▶ About this task: Give back exactly the lines of the entries below from the line with "[0:03.00-0:03.60]" to the line with "[4:26.26-4:27.16]", inclusive, and only those.

[Collected data entries]
==============================
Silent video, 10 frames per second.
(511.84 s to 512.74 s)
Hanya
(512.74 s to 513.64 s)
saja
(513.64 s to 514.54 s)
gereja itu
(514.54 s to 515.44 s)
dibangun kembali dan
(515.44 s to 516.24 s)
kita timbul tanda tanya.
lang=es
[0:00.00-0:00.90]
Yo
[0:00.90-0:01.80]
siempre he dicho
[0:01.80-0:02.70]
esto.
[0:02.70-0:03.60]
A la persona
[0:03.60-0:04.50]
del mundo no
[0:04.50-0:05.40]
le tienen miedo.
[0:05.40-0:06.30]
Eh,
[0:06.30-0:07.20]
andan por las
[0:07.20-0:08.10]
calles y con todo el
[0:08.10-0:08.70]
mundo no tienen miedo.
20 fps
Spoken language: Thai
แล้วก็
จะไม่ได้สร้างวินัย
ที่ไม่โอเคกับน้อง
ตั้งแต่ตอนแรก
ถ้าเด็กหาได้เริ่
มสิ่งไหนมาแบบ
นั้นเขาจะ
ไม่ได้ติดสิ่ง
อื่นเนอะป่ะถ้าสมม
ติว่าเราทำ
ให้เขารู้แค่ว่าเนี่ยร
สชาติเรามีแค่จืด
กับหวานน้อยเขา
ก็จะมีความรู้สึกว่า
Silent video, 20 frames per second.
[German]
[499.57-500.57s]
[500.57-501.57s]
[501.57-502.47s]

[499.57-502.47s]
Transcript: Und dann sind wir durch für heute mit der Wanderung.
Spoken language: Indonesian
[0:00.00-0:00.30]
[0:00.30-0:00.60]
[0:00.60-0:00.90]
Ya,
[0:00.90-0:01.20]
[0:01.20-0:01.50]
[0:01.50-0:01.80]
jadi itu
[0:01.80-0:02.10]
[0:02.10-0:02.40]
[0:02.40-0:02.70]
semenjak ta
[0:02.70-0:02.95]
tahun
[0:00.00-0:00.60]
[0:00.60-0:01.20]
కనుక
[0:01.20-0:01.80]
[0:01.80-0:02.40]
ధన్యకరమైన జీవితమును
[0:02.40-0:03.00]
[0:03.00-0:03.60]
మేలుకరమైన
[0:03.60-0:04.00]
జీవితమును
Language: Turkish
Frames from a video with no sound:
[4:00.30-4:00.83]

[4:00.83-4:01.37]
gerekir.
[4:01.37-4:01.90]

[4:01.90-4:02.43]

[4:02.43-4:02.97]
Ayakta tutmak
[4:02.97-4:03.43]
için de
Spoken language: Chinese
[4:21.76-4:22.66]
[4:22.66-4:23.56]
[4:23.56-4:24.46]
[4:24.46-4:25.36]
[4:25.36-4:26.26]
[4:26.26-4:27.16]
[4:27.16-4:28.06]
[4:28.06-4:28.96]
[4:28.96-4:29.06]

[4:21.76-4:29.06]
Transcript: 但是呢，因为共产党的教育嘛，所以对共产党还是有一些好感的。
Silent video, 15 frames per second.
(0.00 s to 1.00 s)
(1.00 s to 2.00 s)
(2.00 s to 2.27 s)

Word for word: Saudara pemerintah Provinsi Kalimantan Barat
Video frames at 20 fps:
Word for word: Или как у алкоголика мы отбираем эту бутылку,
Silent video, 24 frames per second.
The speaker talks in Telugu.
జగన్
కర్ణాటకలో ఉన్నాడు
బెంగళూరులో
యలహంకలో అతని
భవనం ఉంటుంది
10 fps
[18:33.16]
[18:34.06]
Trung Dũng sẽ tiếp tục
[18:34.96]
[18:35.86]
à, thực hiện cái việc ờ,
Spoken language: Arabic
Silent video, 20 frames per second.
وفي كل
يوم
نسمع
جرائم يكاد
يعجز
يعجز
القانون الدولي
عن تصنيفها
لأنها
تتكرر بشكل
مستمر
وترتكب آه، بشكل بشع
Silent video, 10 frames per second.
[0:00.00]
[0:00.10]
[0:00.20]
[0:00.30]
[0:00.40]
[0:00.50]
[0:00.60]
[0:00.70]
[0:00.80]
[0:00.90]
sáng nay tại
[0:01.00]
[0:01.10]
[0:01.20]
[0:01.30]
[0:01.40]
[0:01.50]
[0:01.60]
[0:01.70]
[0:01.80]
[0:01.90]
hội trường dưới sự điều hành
==============================
▶ Your response:
[0:03.00-0:03.60]
మేలుకరమైన
[0:03.60-0:04.00]
జీవితమును
Language: Turkish
Frames from a video with no sound:
[4:00.30-4:00.83]

[4:00.83-4:01.37]
gerekir.
[4:01.37-4:01.90]

[4:01.90-4:02.43]

[4:02.43-4:02.97]
Ayakta tutmak
[4:02.97-4:03.43]
için de
Spoken language: Chinese
[4:21.76-4:22.66]
[4:22.66-4:23.56]
[4:23.56-4:24.46]
[4:24.46-4:25.36]
[4:25.36-4:26.26]
[4:26.26-4:27.16]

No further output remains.